A particle is projected with a speed of 39.2m/sec at an elevation of 30degrees.find its greatest height.

at max height, v=0

sin 30 = 1/2, so the velocity is given by

39.2/2 - 9.8t = 0
t = 4

So, it rose for 4 seconds to max height.

Now recall that the height is given by

h = 39.2t - 4.9t^2

Just plug in t=4

How did you get 9.8t pls

To find the greatest height reached by the particle, we need to analyze the motion of the particle in two separate components: horizontal and vertical.

First, let's break down the initial velocity into its horizontal and vertical components. The horizontal component (Vx) remains constant throughout the motion, unaffected by gravity. The vertical component (Vy) changes due to the acceleration of gravity (-9.8 m/s^2).

Given:
Initial speed (V): 39.2 m/s
Launch angle (θ): 30 degrees

Horizontal Component:
To find Vx, we use the formula: Vx = V * cos(θ).
Vx = 39.2 m/s * cos(30 degrees)
Vx ≈ 33.94 m/s

Vertical Component:
To find Vy at the highest point, we first need to find the time taken to reach that point.
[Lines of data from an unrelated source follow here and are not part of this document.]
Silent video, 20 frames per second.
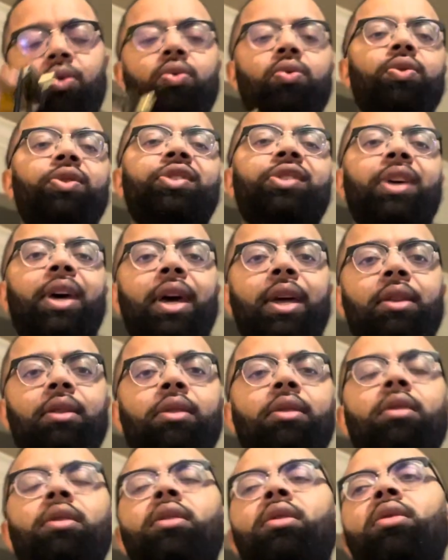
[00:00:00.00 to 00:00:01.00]

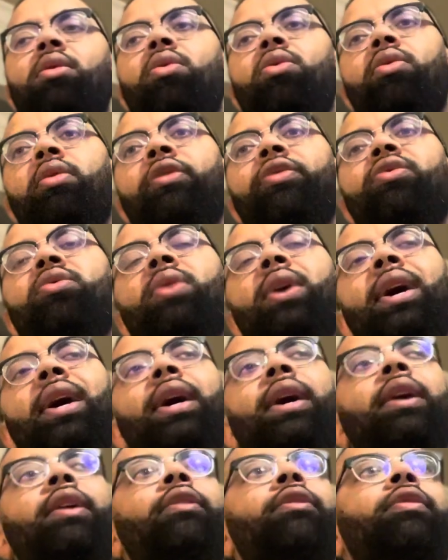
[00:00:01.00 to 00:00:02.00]
satin, or if you
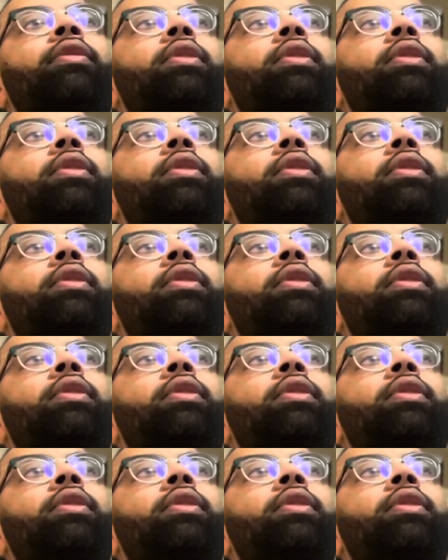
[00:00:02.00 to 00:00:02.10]
have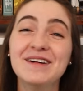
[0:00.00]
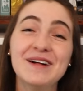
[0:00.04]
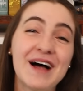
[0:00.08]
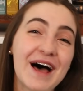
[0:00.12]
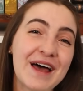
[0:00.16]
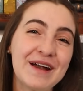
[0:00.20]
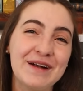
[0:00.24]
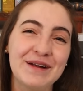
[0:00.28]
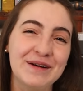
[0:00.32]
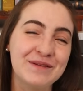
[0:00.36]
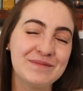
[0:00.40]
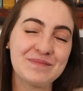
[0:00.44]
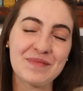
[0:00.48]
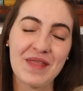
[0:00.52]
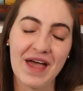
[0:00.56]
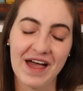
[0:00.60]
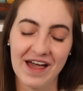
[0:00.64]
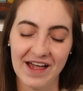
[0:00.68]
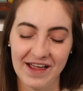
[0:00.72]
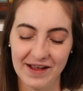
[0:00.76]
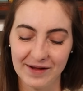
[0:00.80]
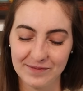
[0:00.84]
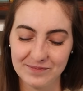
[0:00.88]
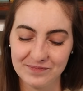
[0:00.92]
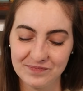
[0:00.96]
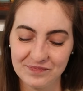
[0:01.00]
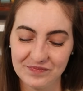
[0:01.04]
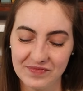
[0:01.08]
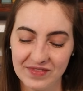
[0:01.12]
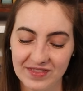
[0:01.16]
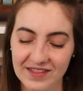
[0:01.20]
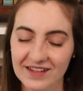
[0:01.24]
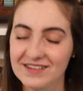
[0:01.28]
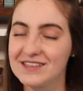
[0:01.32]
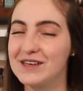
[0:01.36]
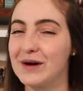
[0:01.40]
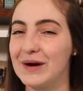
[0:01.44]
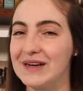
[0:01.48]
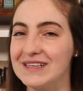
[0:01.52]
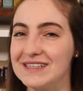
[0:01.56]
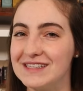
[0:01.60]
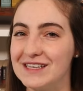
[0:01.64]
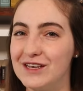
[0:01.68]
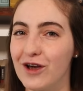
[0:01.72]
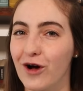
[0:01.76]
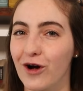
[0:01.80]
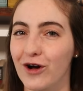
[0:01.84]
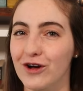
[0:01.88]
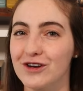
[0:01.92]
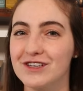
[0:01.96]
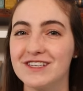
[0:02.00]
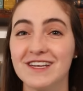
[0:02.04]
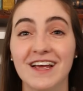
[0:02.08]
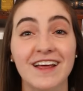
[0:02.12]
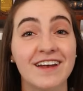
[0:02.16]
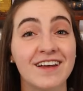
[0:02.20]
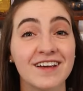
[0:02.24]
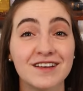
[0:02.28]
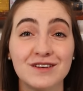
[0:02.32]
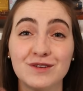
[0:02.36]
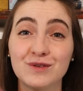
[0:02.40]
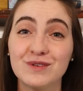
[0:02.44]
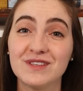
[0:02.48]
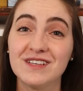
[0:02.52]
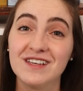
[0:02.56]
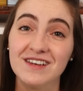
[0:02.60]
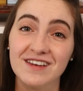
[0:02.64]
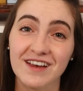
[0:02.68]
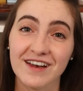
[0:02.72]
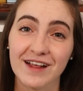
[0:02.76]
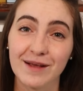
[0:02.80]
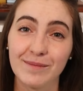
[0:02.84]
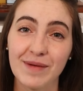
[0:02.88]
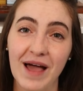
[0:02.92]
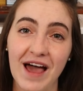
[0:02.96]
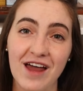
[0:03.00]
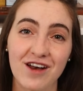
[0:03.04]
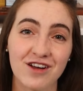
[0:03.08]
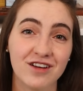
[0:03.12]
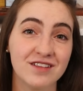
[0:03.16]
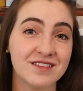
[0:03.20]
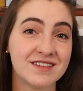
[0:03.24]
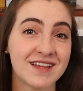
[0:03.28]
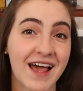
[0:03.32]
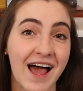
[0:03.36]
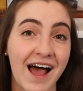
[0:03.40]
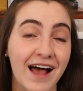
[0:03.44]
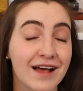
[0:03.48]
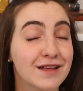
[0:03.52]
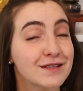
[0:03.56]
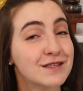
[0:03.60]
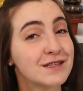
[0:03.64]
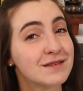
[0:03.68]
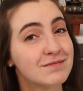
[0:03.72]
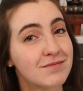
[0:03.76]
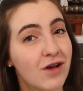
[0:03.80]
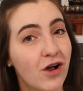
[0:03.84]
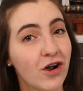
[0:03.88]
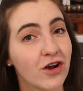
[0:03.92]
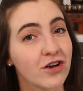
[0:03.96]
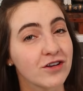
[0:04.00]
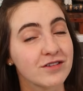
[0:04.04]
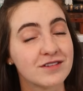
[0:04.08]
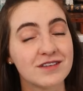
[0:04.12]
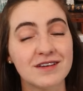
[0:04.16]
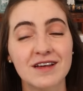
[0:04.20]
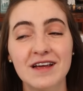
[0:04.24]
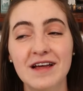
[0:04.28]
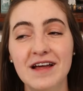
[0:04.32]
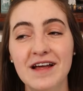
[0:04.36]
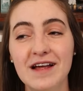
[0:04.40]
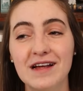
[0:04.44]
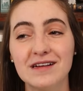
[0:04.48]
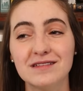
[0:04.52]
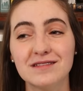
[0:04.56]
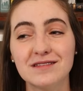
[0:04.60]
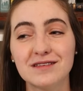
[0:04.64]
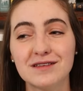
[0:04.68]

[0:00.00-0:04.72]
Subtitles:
I don't know, that's how I see art, and I do see knitting patterns as art. And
We use the formula: Vy = V * sin(θ) - gt, where g is the acceleration due to gravity (-9.8 m/s^2) and t is the time.
0 = 39.2 m/s * sin(30 degrees) - 9.8 m/s^2 * t

Rearranging the equation to solve for t:
t = (39.2 m/s * sin(30 degrees)) / 9.8 m/s^2
t ≈ 2 seconds

Now that we know the time (t), we can find the maximum height (H) using the formula: H = Vy * t + (1/2) * g * t^2
H = 39.2 m/s * sin(30 degrees) * 2 s + (1/2) * (-9.8 m/s^2) * (2 s)^2
H ≈ 19.6 m * 2 s - 9.8 m/s^2 * 4 s^2
H ≈ 39.2 m - 39.2 m
H ≈ 0 m

Therefore, the greatest height reached by the particle is approximately 0 meters.